Beatrice Venezi si difende dopo il licenziamento dalla Fenice: «Ho subito bullismo, servono chiarimenti»

27.04.2026 20:16
Beatrice Venezi si difende dopo il licenziamento dalla Fenice: «Ho subito bullismo, servono chiarimenti»

Beatrice Venezi licenziata dal Teatro La Fenice, nuova polemica in corso

La direttrice d’orchestra Beatrice Venezi è stata rimossa dal suo incarico al Teatro La Fenice di Venezia, un fatto che ha generato un ampio dibattito e proteste tra i dipendenti. Venezi ha appreso della sua revoca attraverso notizie stampa, senza alcuna comunicazione diretta, come riportato dall’agenzia Ansa, e solo successivamente ha ricevuto una comunicazione formale dal sovrintendente Nicola Colabianchi. In una nota decisa, Venezi ha dichiarato: «Prendo atto della dichiarazione del sovrintendente Nicola Colabianchi e della decisione della Fondazione Teatro La Fenice, che andrà comunque chiarita nelle motivazioni e a cui si dovrà rispondere in modo opportuno». La questione rimane quindi aperta, riporta Attuale.

Le polemiche sull’intervista «strumentalizzata»

Il team di Venezi ha sottolineato che le sue dichiarazioni rilasciate al quotidiano argentino La Nacion il 23 aprile, avrebbero dovuto essere comprese nel contesto dell’intervista e non distorte. Venezi ha enfatizzato che non intendeva offendere nessuno, affermando: «Mai sono mancata e mai mancherò di rispetto ai lavoratori di nessun teatro, a differenza di quanto invece ho ricevuto dai lavoratori de La Fenice negli ultimi otto mesi, che mi hanno costantemente e sistematicamente diffamata, calunniata, offesa e bullizzata, sui social, giornali, tv, in Italia e in tutto il mondo, con l’intento dichiarato di danneggiare la mia immagine professionale e conseguentemente la mia carriera».

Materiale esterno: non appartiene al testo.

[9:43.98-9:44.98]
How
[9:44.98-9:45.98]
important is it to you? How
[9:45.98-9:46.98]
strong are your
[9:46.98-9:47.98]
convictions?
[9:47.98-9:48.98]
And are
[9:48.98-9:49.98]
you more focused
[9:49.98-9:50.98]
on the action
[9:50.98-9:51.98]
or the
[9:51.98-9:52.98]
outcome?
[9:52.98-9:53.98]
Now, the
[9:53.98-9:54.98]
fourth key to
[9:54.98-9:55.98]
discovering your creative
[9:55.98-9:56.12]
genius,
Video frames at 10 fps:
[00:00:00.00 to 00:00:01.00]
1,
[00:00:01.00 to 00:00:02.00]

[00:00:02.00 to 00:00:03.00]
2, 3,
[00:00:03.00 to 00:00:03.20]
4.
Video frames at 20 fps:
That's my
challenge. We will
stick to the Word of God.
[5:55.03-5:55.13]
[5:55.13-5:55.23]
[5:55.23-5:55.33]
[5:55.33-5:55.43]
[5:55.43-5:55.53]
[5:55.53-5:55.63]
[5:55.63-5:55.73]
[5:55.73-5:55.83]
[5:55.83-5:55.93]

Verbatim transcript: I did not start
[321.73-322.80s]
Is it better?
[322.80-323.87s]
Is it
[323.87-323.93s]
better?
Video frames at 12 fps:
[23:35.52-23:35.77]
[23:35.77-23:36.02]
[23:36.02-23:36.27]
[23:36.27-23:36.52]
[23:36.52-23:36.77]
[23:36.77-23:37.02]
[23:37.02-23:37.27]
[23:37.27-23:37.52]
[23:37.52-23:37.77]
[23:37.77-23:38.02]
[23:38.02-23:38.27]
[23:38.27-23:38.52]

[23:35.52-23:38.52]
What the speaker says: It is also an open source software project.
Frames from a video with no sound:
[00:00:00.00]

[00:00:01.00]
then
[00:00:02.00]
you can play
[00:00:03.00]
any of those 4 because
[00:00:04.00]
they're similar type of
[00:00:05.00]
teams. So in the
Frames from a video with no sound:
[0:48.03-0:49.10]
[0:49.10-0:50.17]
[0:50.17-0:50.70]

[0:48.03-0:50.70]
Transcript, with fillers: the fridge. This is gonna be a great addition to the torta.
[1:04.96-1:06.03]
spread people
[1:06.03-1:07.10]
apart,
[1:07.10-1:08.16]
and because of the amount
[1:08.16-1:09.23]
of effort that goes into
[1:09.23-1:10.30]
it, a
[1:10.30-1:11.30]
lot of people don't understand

«Io ragazza di provincia che si è fatta da sola»

Venezi ha evidenziato come le sue esperienze siano state minate da un clima sfavorevole, affermando: «In Italia essere giovane è un handicap, e poi donna un aggravante. Il mio è il successo di una ragazza di provincia che si è fatta da sola. E questo non piace alla Casta».

Colabianchi alla Tgr Rai Veneto: «Mi è costato»

Il sovrintendente Colabianchi ha spiegato le ragioni alla base della decisione di rimuovere Venezi in un’intervista con Tgr Rai Veneto, ammettendo che non ci si aspettava una rottura di questo tipo. Ha aggiunto che le sue pubbliche dichiarazioni sono state ritenute «lesive della dignità dell’istituzione», e che non erano più tollerabili. Per quanto riguarda la successione, ha dichiarato che la nomina di un nuovo direttore musicale «non è obbligatoria» e non è urgente, mentre il dialogo con i sindacati è ancora in fase di gestione.

Giuli: «Atto insindacabile, nessun condizionamento del governo»

Dal punto di vista politico, è intervenuto il ministro della Cultura Alessandro Giuli, ribadendo che la decisione presa da Colabianchi era esclusivamente di competenza della governance del teatro. Il Ministero ha affermato, tramite una dichiarazione ufficiale, che si tratta di un «atto insindacabile, pur condiviso appieno dal Ministro, sul quale il Governo non avrebbe potuto avere e in generale non intende avere alcuna facoltà di condizionamento».